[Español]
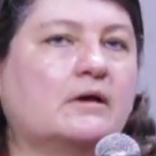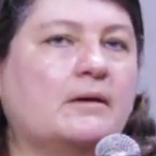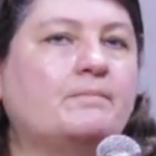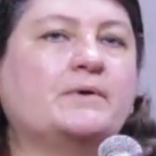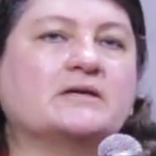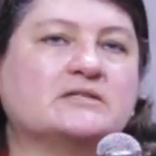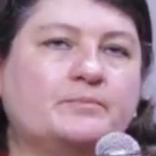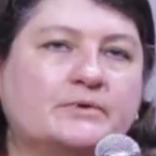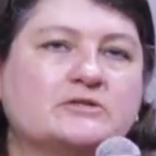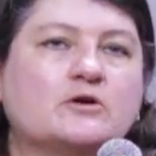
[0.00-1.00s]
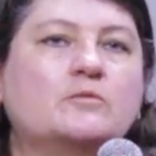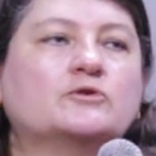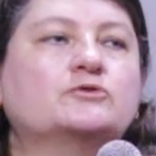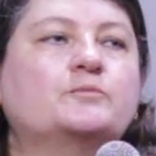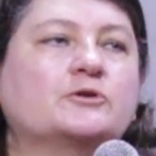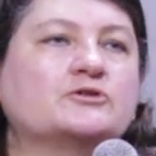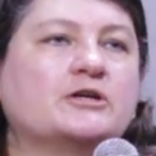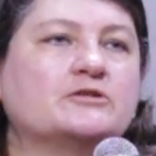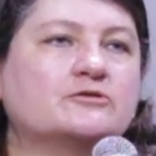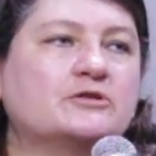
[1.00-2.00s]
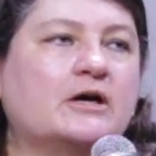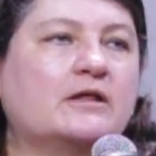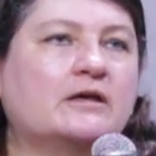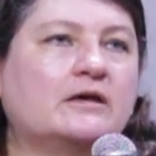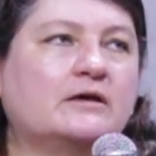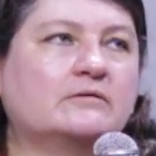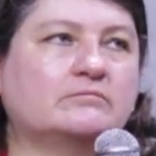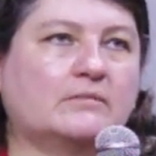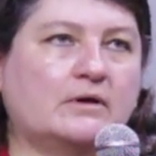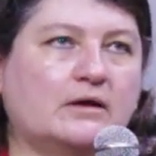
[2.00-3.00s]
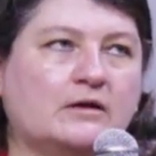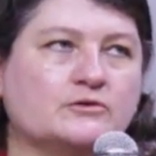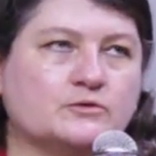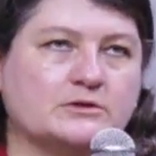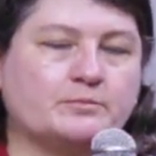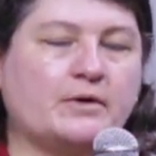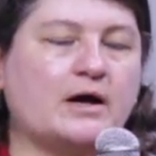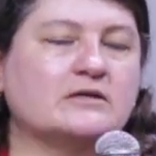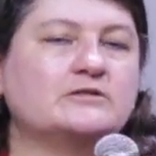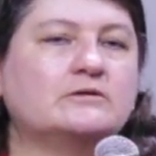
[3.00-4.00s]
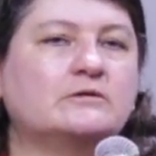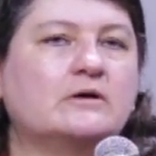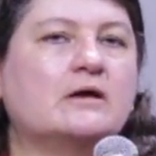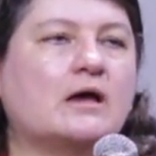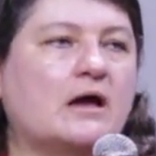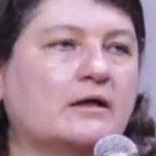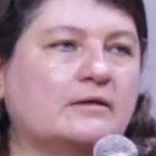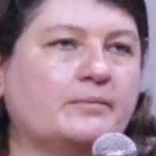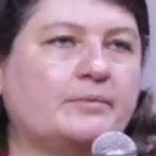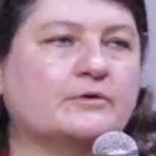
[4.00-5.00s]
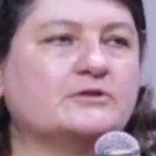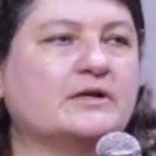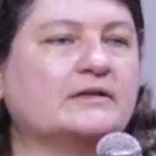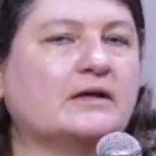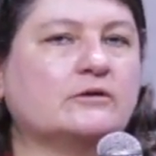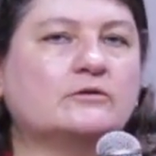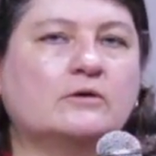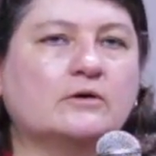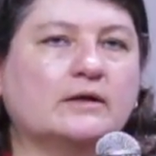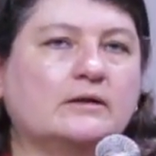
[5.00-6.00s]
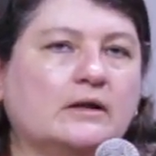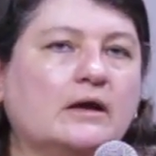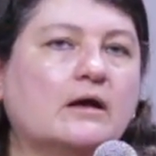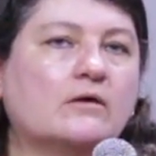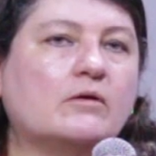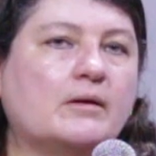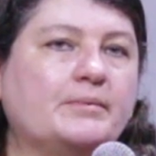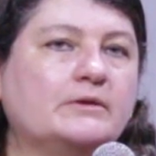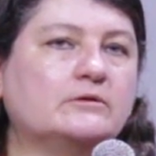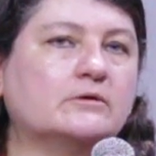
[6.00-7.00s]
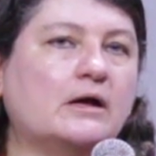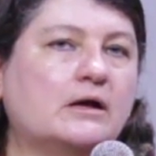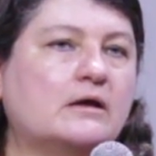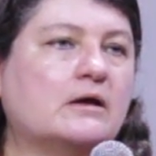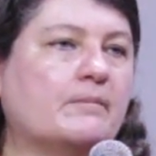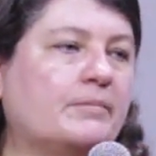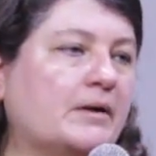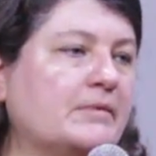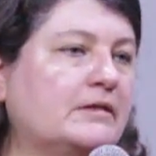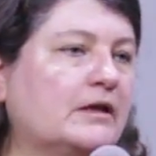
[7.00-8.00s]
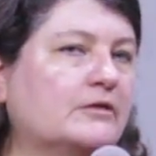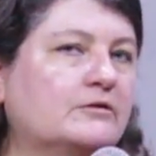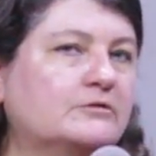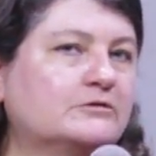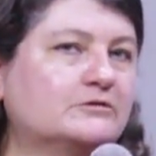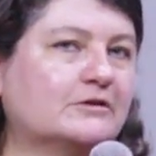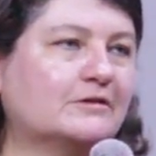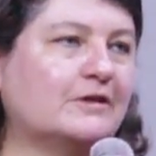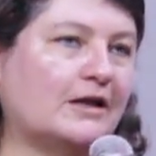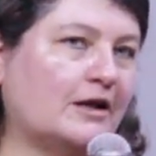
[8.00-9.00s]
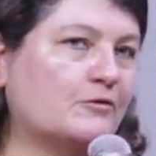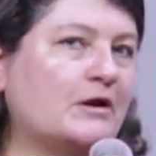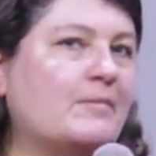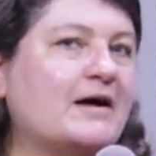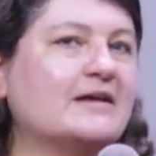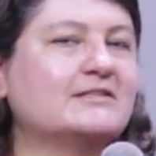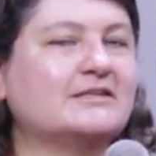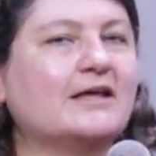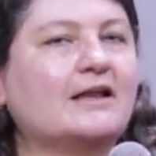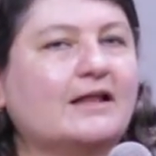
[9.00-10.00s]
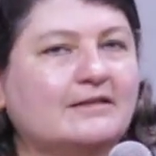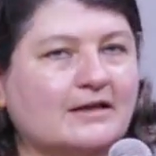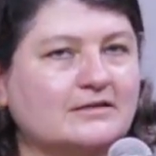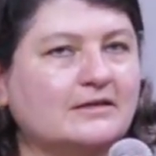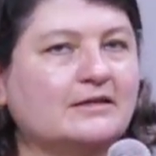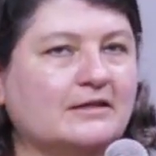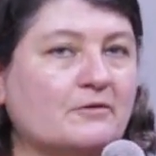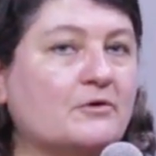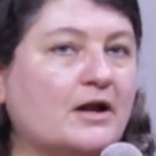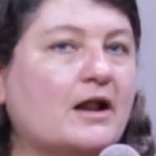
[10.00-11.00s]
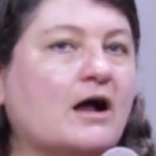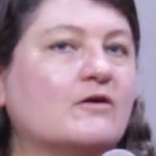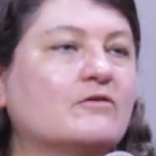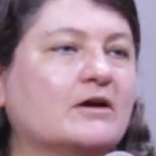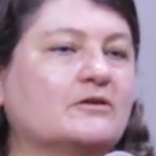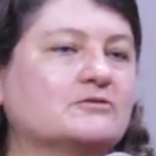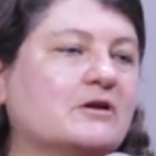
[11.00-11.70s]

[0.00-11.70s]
empiece pues como su proceso ya de, en su espacio, de proyectar todo lo que tiene que ver con la pintura, permitiéndonos tener una maestra de la talla de Débora Arango, que no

PROBLEM TO WORK ON:
Look above for the line containing "[0.00-1.00s]", then write out every line from there down to the line containing "[11.00-11.70s]", that line included, with no pictures.

WRITTEN SOLUTION:
[0.00-1.00s]
[1.00-2.00s]
[2.00-3.00s]
[3.00-4.00s]
[4.00-5.00s]
[5.00-6.00s]
[6.00-7.00s]
[7.00-8.00s]
[8.00-9.00s]
[9.00-10.00s]
[10.00-11.00s]
[11.00-11.70s]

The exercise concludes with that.